◆ Work task
Starting at the line that contains "[2.13-3.20s]", quote every line through the end of the entries, word for word, skipping the pictures.

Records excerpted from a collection
---
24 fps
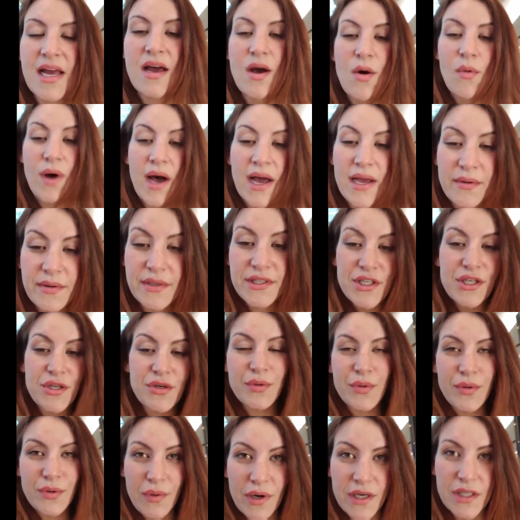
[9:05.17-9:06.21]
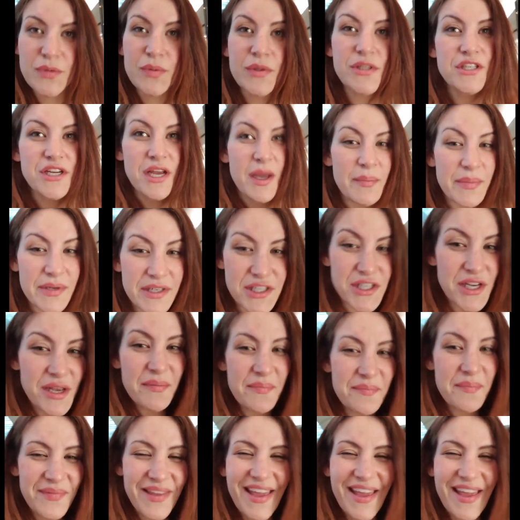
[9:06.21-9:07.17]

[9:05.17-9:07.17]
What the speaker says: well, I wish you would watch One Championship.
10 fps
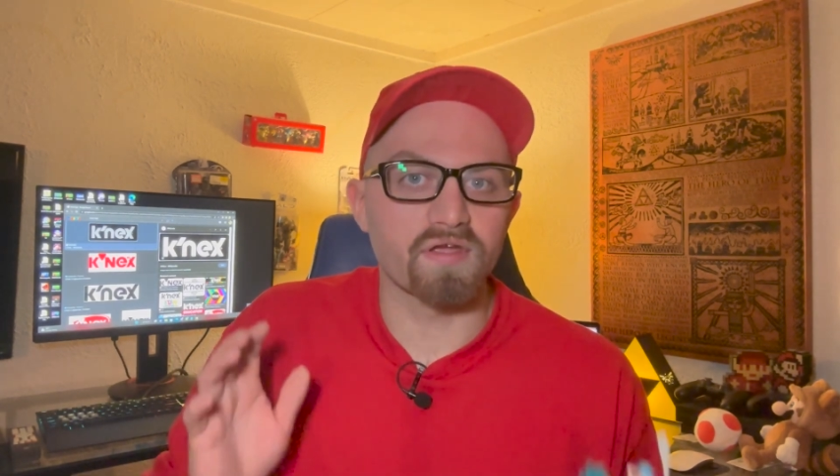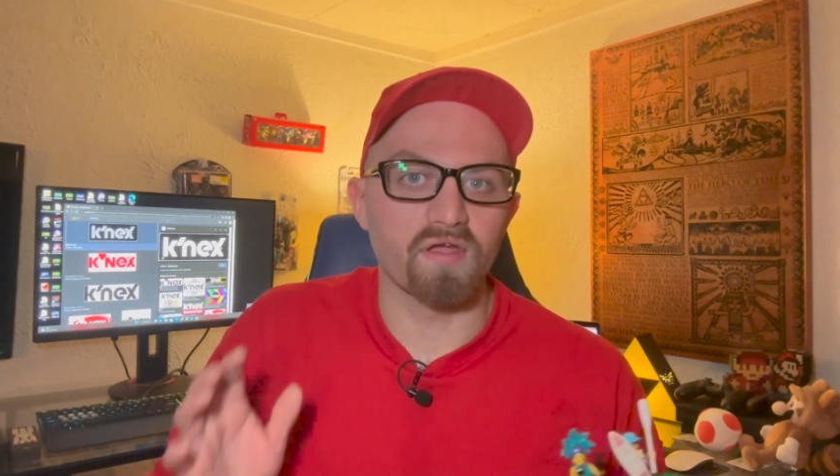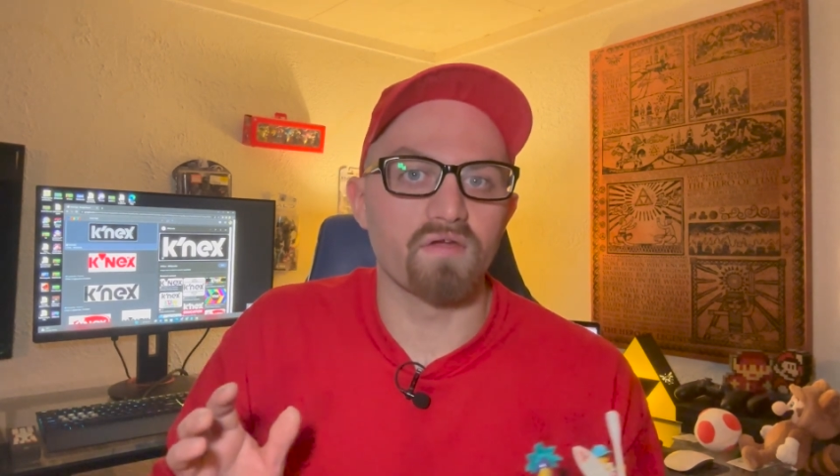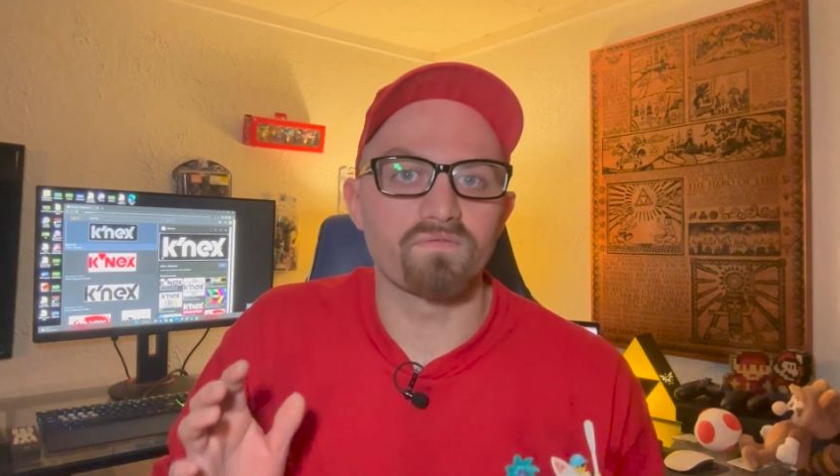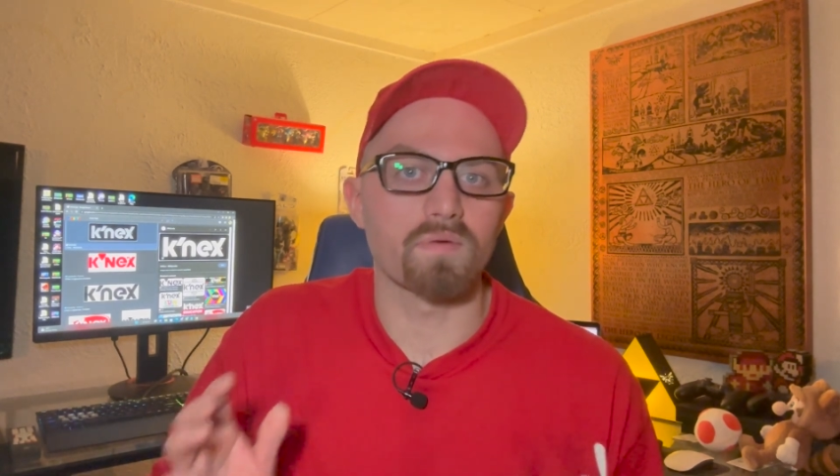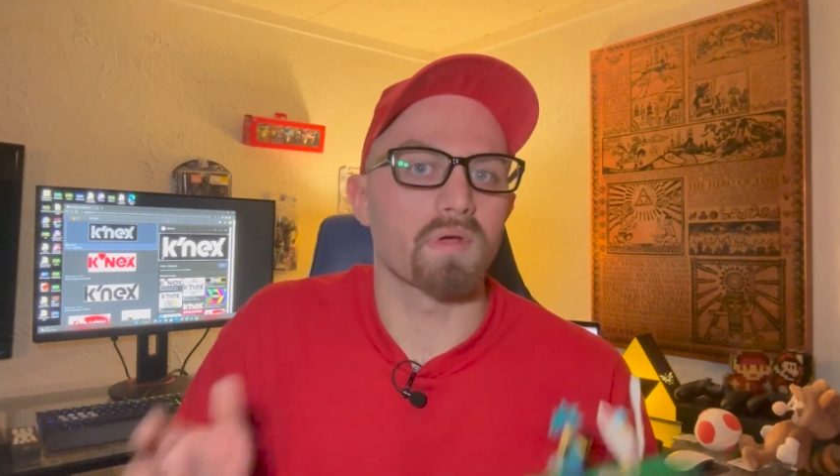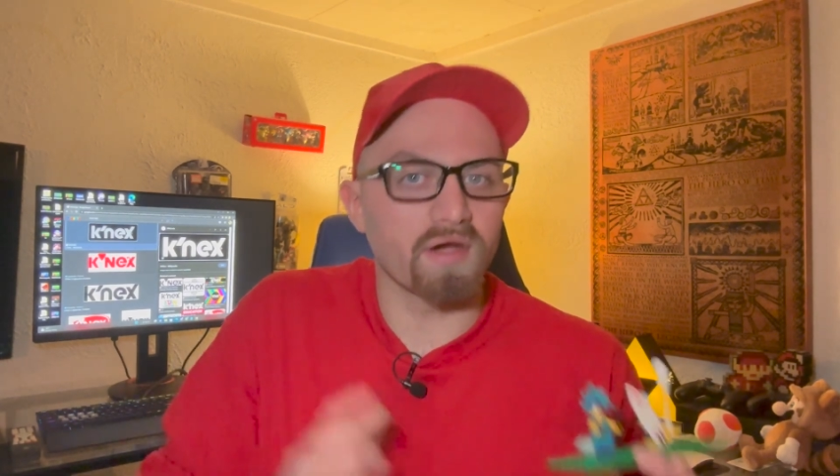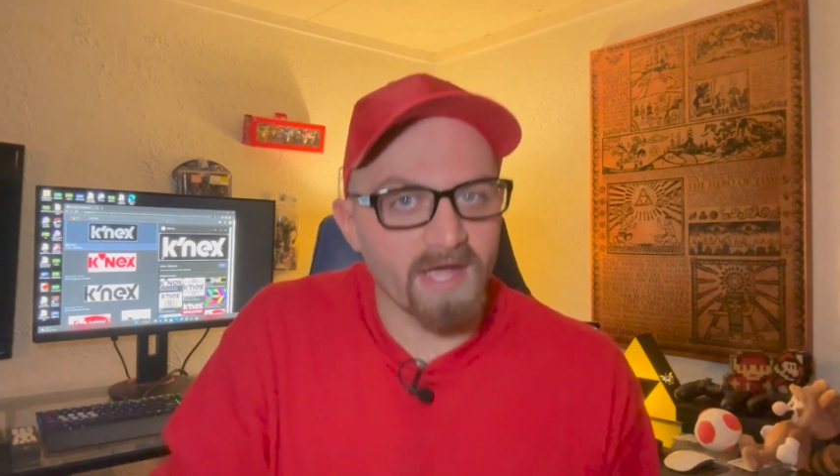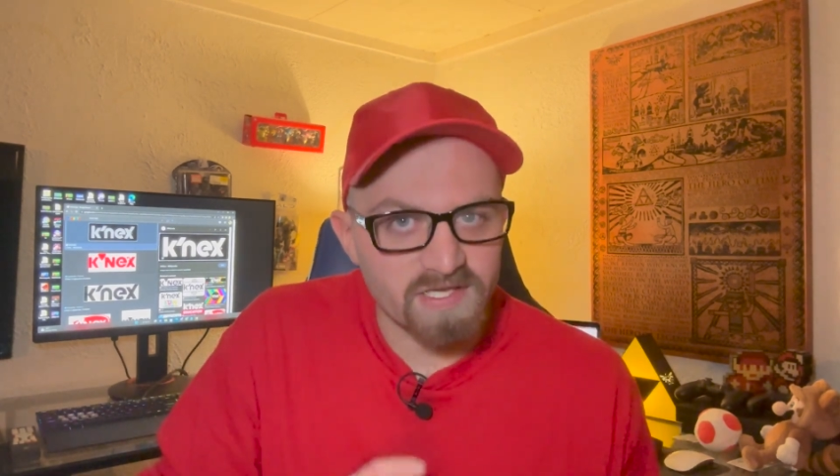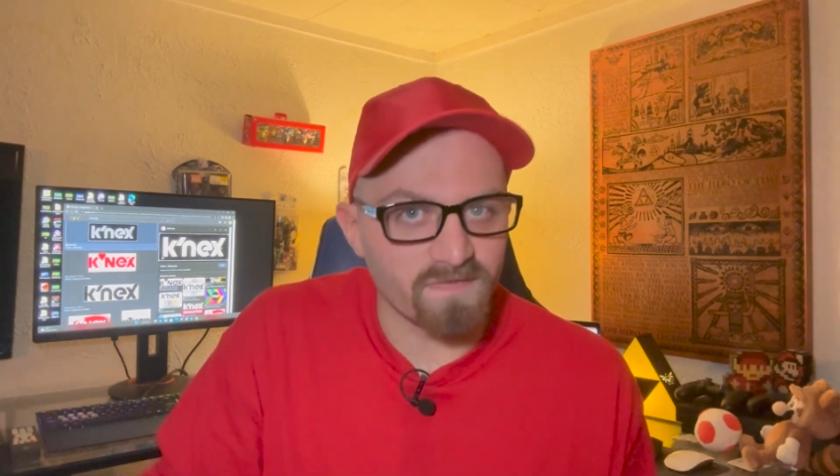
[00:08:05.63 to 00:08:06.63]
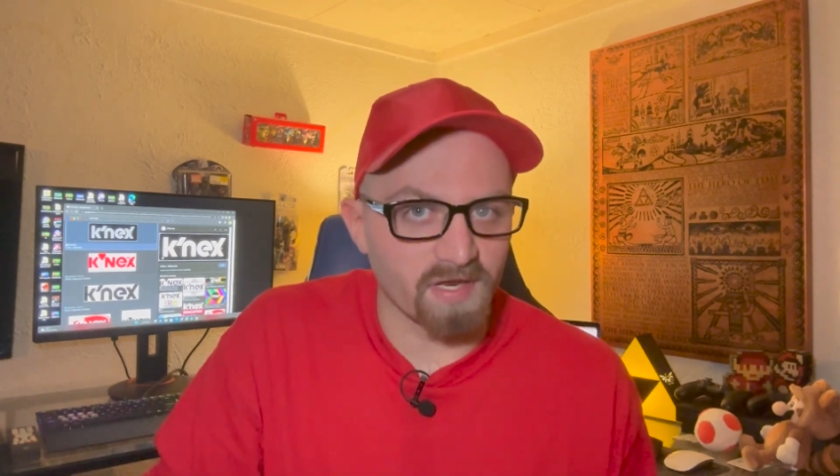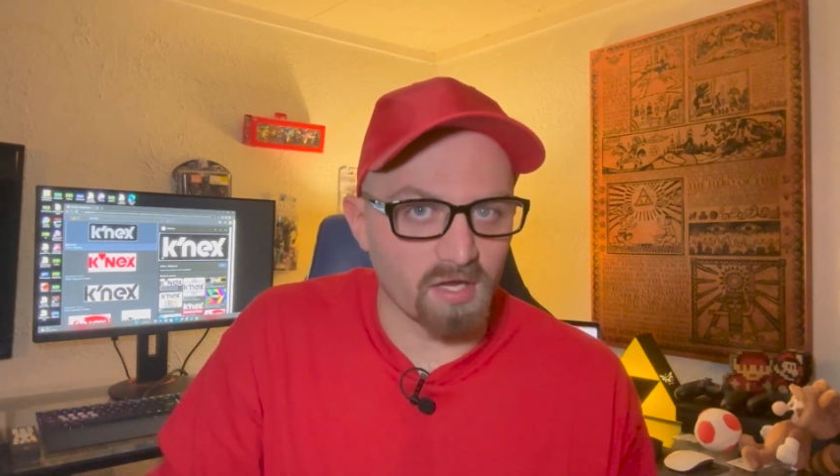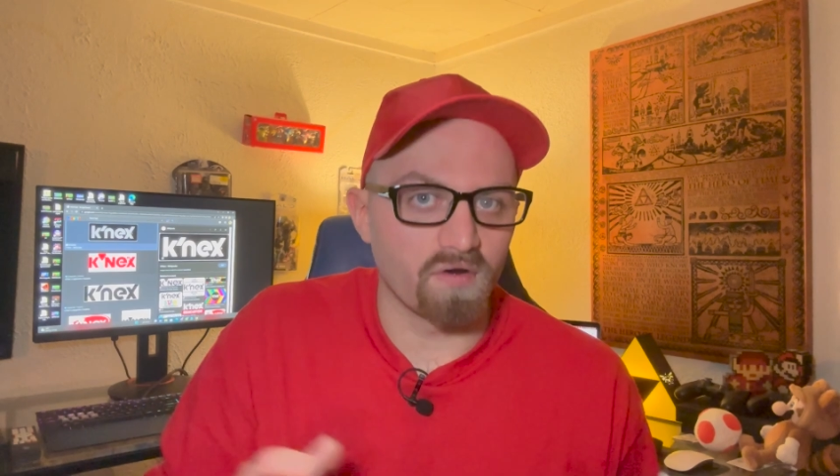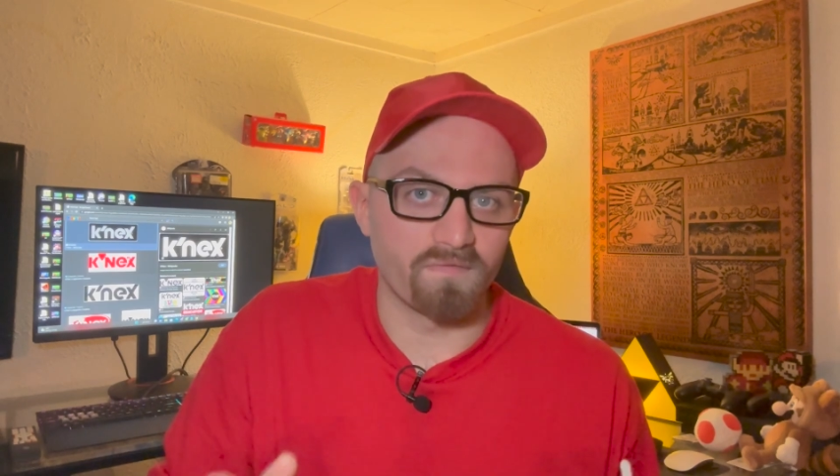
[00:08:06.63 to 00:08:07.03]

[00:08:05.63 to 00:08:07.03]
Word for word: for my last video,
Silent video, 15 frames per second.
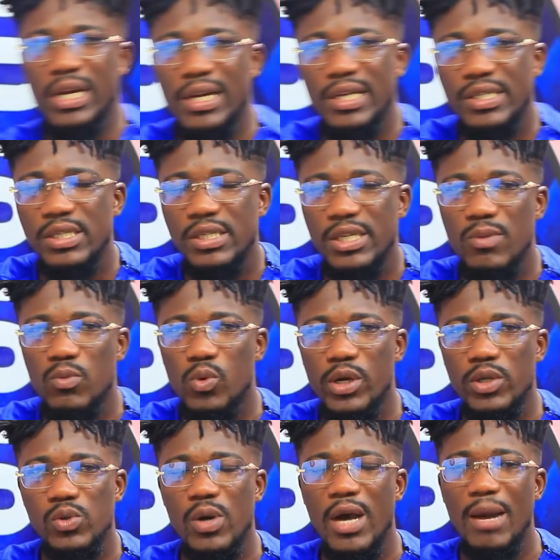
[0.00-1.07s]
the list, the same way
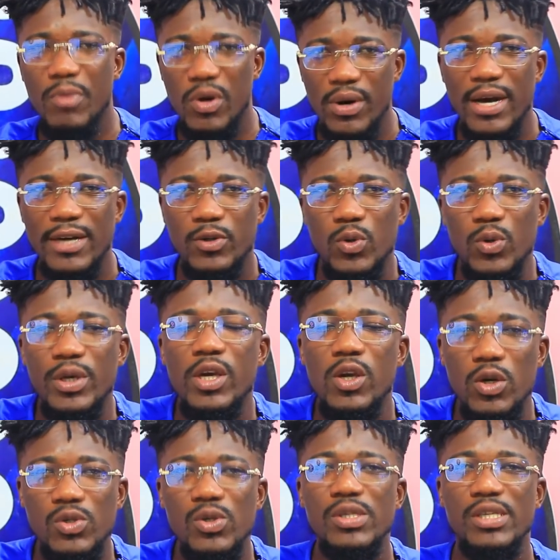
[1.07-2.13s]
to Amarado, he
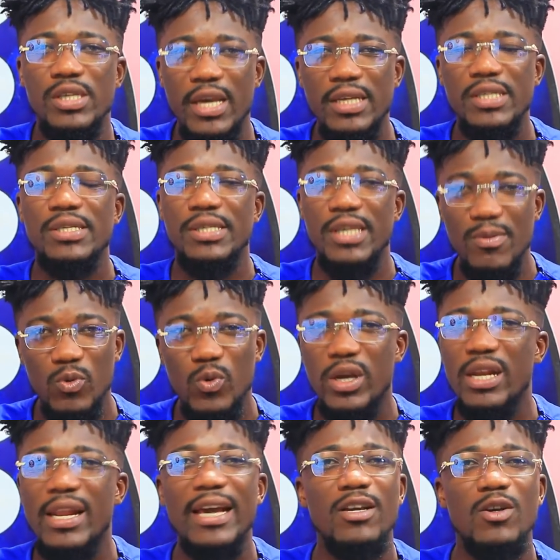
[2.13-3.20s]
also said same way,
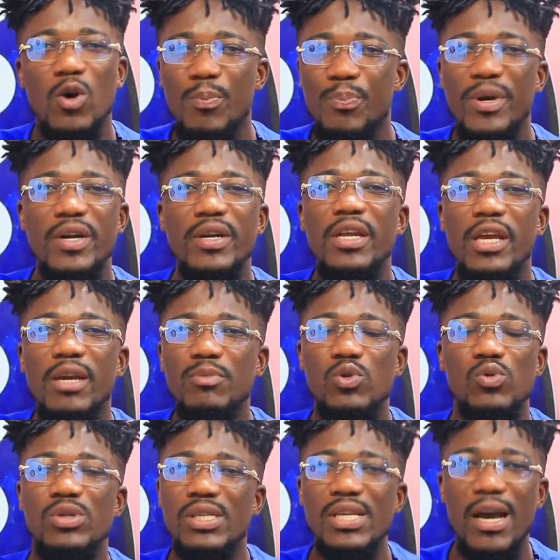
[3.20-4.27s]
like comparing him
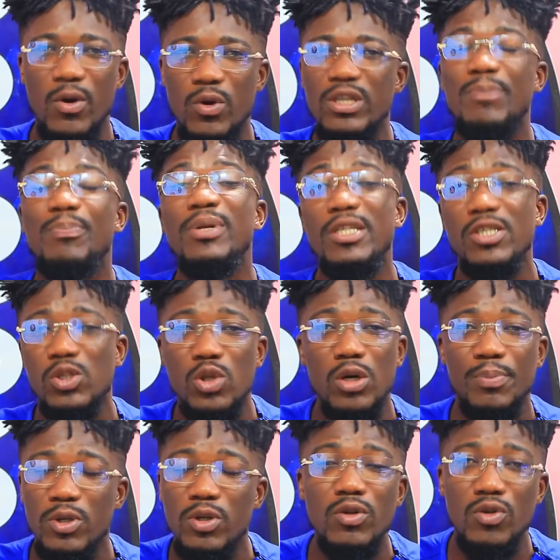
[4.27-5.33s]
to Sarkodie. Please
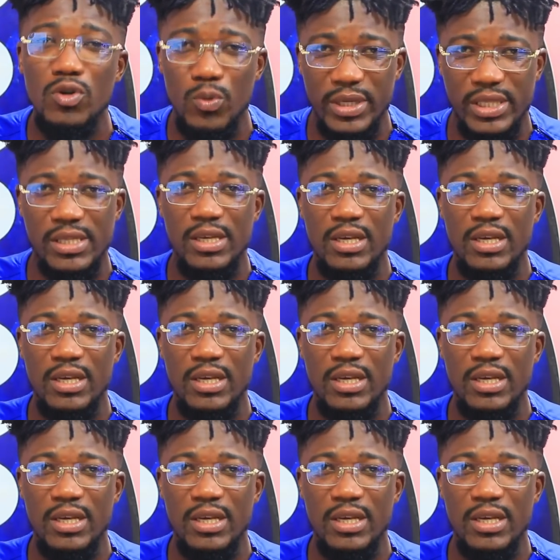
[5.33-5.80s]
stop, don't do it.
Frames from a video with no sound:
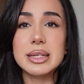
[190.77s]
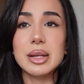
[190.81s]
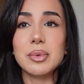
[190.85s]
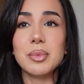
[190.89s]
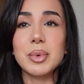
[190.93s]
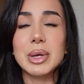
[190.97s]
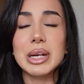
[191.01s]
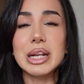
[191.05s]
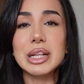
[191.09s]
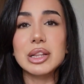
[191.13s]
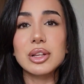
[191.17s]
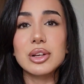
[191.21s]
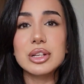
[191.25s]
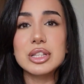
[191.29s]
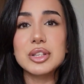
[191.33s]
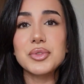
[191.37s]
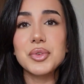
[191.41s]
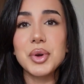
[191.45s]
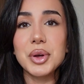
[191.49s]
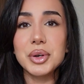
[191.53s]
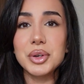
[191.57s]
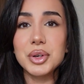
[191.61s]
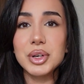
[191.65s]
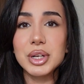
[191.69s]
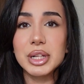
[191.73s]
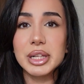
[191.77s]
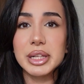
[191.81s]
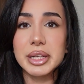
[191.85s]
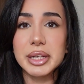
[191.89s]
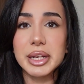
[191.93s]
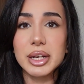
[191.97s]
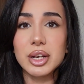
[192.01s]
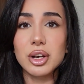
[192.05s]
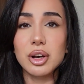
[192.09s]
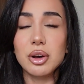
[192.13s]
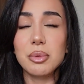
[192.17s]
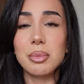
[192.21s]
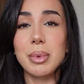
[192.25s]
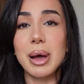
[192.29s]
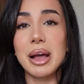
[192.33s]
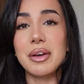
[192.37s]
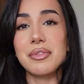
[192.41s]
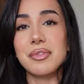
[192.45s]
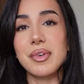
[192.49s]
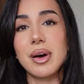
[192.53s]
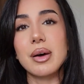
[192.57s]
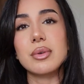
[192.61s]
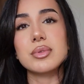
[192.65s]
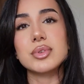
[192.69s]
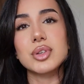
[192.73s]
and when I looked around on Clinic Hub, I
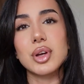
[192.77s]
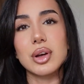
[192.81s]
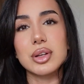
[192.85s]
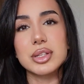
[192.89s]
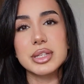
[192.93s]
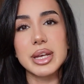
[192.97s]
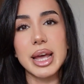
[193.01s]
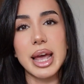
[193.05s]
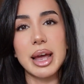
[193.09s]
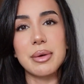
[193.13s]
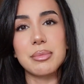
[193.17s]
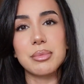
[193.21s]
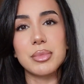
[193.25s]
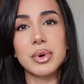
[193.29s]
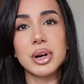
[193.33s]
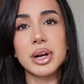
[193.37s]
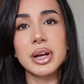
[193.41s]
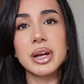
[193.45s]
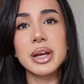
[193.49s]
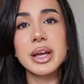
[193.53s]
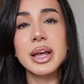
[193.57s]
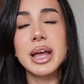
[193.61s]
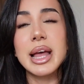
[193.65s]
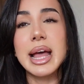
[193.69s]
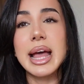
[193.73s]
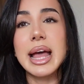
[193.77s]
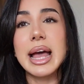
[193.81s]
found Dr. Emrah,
---
◆ Task result
[2.13-3.20s]
also said same way,
[3.20-4.27s]
like comparing him
[4.27-5.33s]
to Sarkodie. Please
[5.33-5.80s]
stop, don't do it.
Frames from a video with no sound:
[190.77s]
[190.81s]
[190.85s]
[190.89s]
[190.93s]
[190.97s]
[191.01s]
[191.05s]
[191.09s]
[191.13s]
[191.17s]
[191.21s]
[191.25s]
[191.29s]
[191.33s]
[191.37s]
[191.41s]
[191.45s]
[191.49s]
[191.53s]
[191.57s]
[191.61s]
[191.65s]
[191.69s]
[191.73s]
[191.77s]
[191.81s]
[191.85s]
[191.89s]
[191.93s]
[191.97s]
[192.01s]
[192.05s]
[192.09s]
[192.13s]
[192.17s]
[192.21s]
[192.25s]
[192.29s]
[192.33s]
[192.37s]
[192.41s]
[192.45s]
[192.49s]
[192.53s]
[192.57s]
[192.61s]
[192.65s]
[192.69s]
[192.73s]
and when I looked around on Clinic Hub, I
[192.77s]
[192.81s]
[192.85s]
[192.89s]
[192.93s]
[192.97s]
[193.01s]
[193.05s]
[193.09s]
[193.13s]
[193.17s]
[193.21s]
[193.25s]
[193.29s]
[193.33s]
[193.37s]
[193.41s]
[193.45s]
[193.49s]
[193.53s]
[193.57s]
[193.61s]
[193.65s]
[193.69s]
[193.73s]
[193.77s]
[193.81s]
found Dr. Emrah,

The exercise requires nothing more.